Nick Place also tells another story in his acknowledgements. It took him a long, long time to get the book finished and published because few but himself believed in it. Well, the perseverance was worth it, because this is one of the great Australian crime fiction works and Laver will surely reappear.

The Ihaka TrilogyThat reminded me of something I had read a little earlier, in book form picked up from a shop in Wellington. Paul Thomas’ Ihaka Trilogy  appeared in the 1990s and has been fairly hard to find, but is not only one of the great Kiwi works but also stands up very well internationally.  http://www.hachette.co.nz/afa.asp?idWebPage=30685&ID=661553&SID=595775774  That has been confirmed by my friend Alan Cumming to whom I lent the large volume. He affirms that Thomas gets the Auckland atmosphere exactly right.
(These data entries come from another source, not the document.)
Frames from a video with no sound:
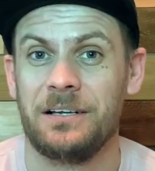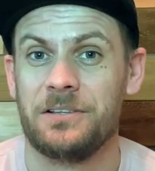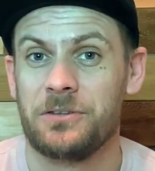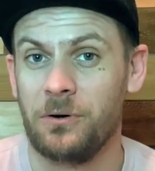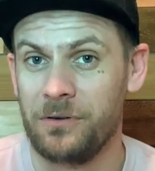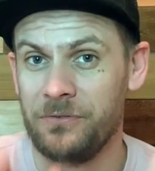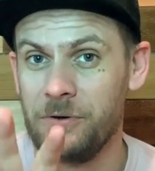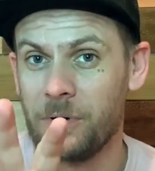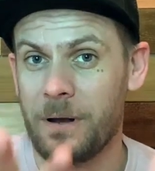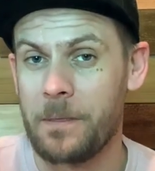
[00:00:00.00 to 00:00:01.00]
So if
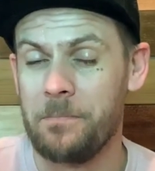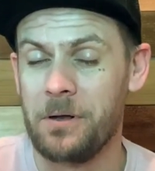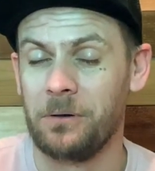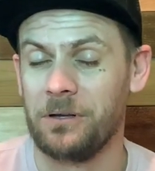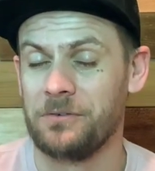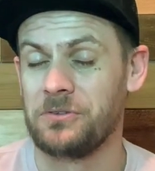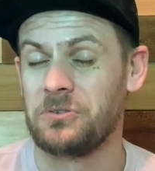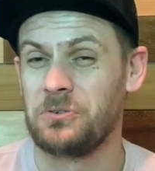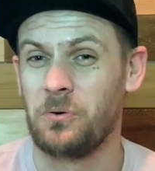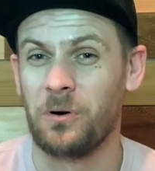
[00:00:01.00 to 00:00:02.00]
you are in the middle of a
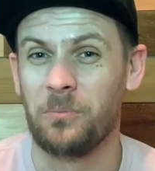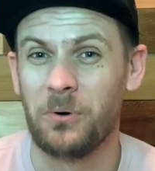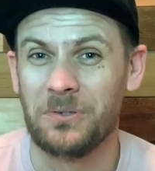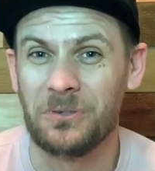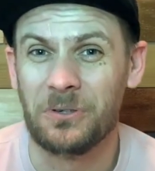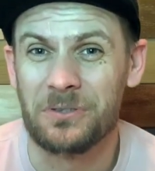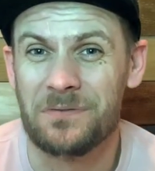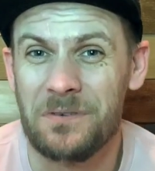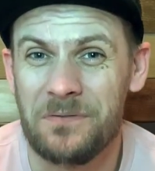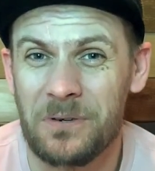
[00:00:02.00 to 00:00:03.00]
storm, boys and girls,
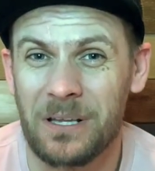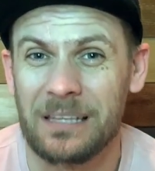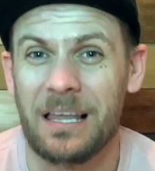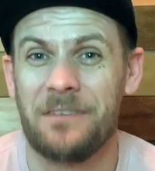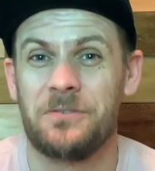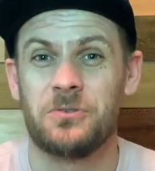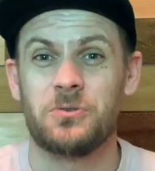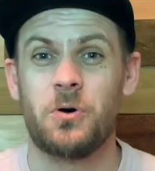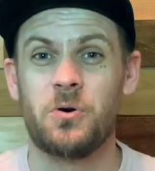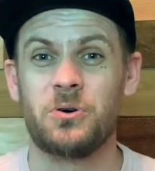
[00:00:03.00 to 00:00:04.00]
if you feel like life is
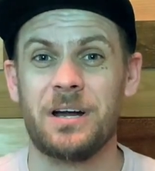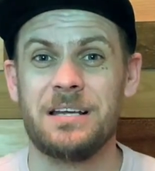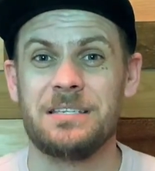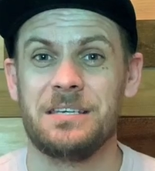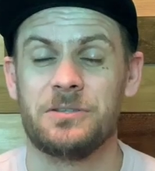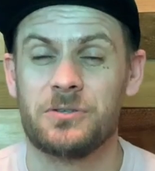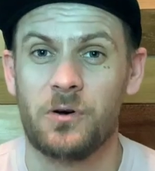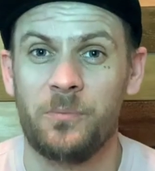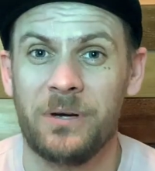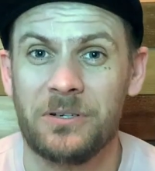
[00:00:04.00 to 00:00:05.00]
so crazy and
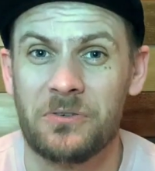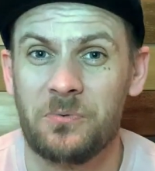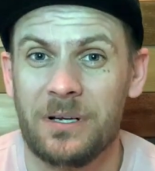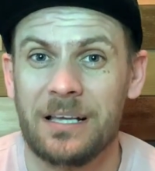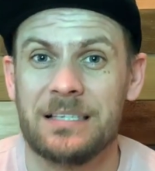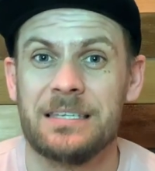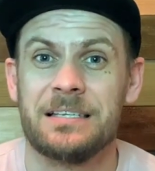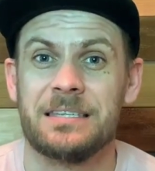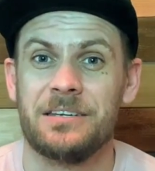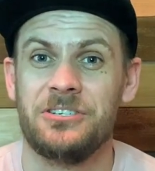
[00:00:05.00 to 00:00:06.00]
so big, just realize
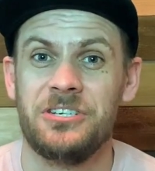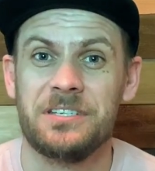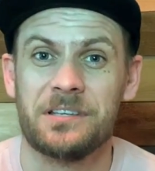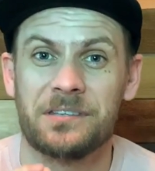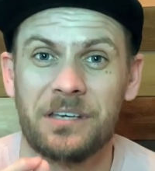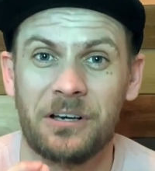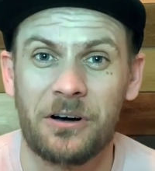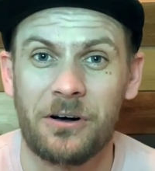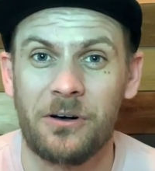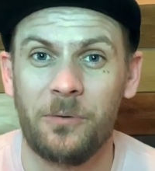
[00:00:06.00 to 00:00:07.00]
this, that Jesus can
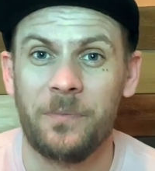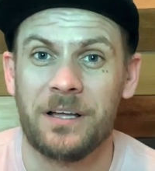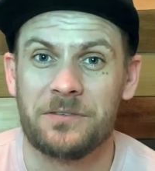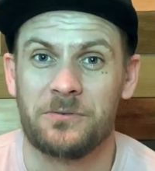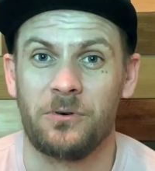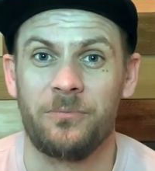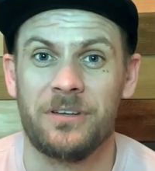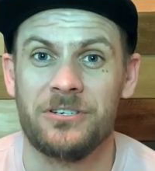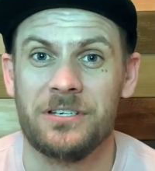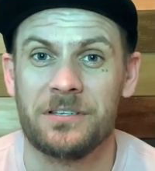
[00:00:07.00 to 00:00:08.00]
calm that storm,
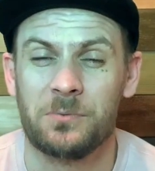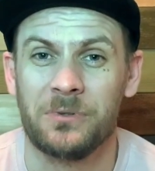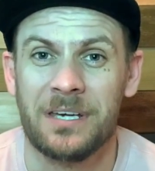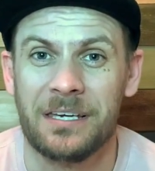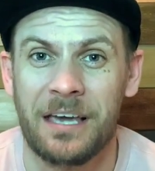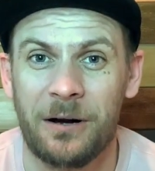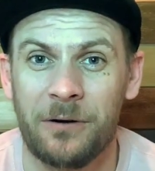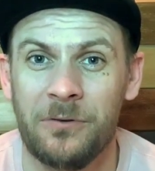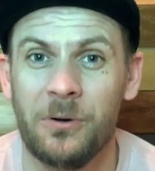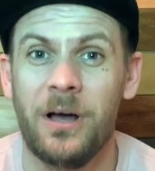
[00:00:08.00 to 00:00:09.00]
that Jesus will take care
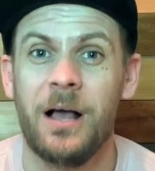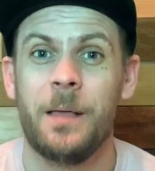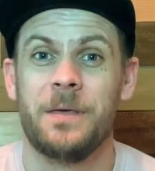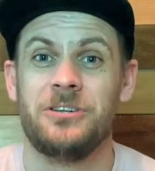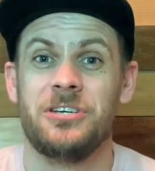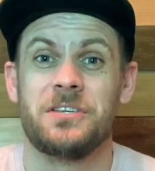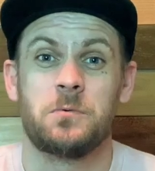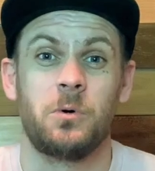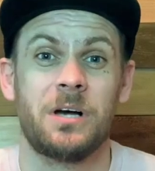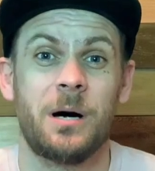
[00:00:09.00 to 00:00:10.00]
of you, that
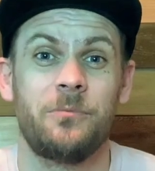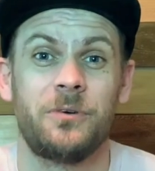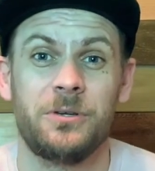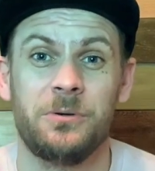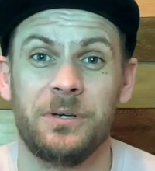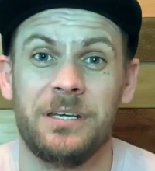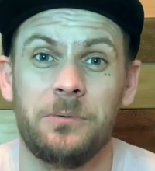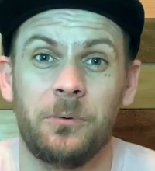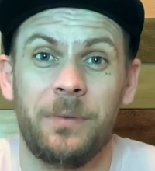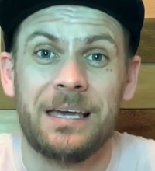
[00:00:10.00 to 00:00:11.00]
Jesus will comfort you, and he
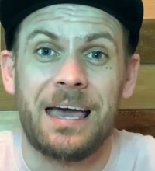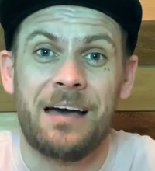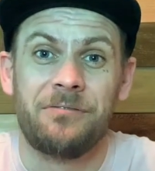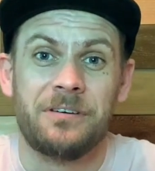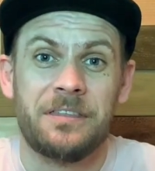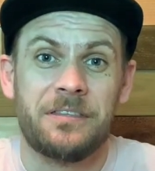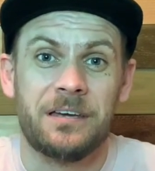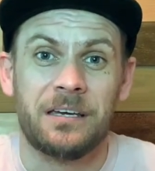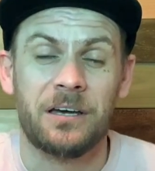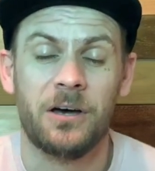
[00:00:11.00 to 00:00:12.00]
will make
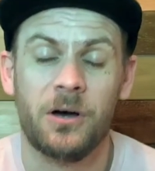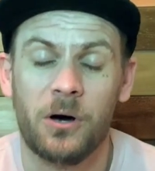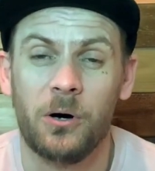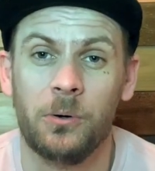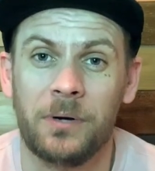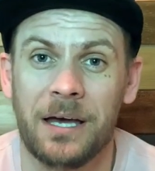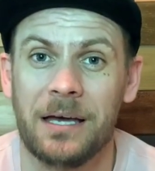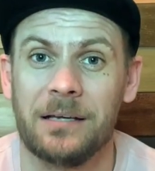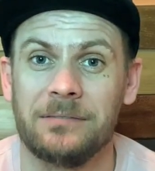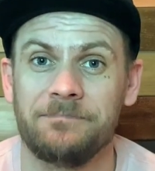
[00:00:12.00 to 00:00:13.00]
everything
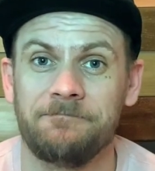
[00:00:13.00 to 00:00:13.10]
okay.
Tito Ihaka is a Maori cop, called Tito because his father was a last remaining stalwart in the New Zealand Communist Party. The classic knockabout character but with a nose for crime, he upsets friend and foe alike, with his performance at a high level anti-terrorist meeting in Wellington one of the highlights. He cruises around Auckland both finding and causing trouble. He is not his father’s son politically, but does have a set of chips on both shoulders that helps him aggravate the good citizens of the right suburbs like Remuera and Titirangi.

The novels are not to the normal formula because Ihaka is frequently out of the picture even though he is supposedly the main protagonist. Even so, Thomas draws a wonderful and quirky picture of Auckland and its new money sets, and after a long break there is now a fourth Ihaka which has not long appeared.

With works like this around, long distance travel becomes almost tolerable.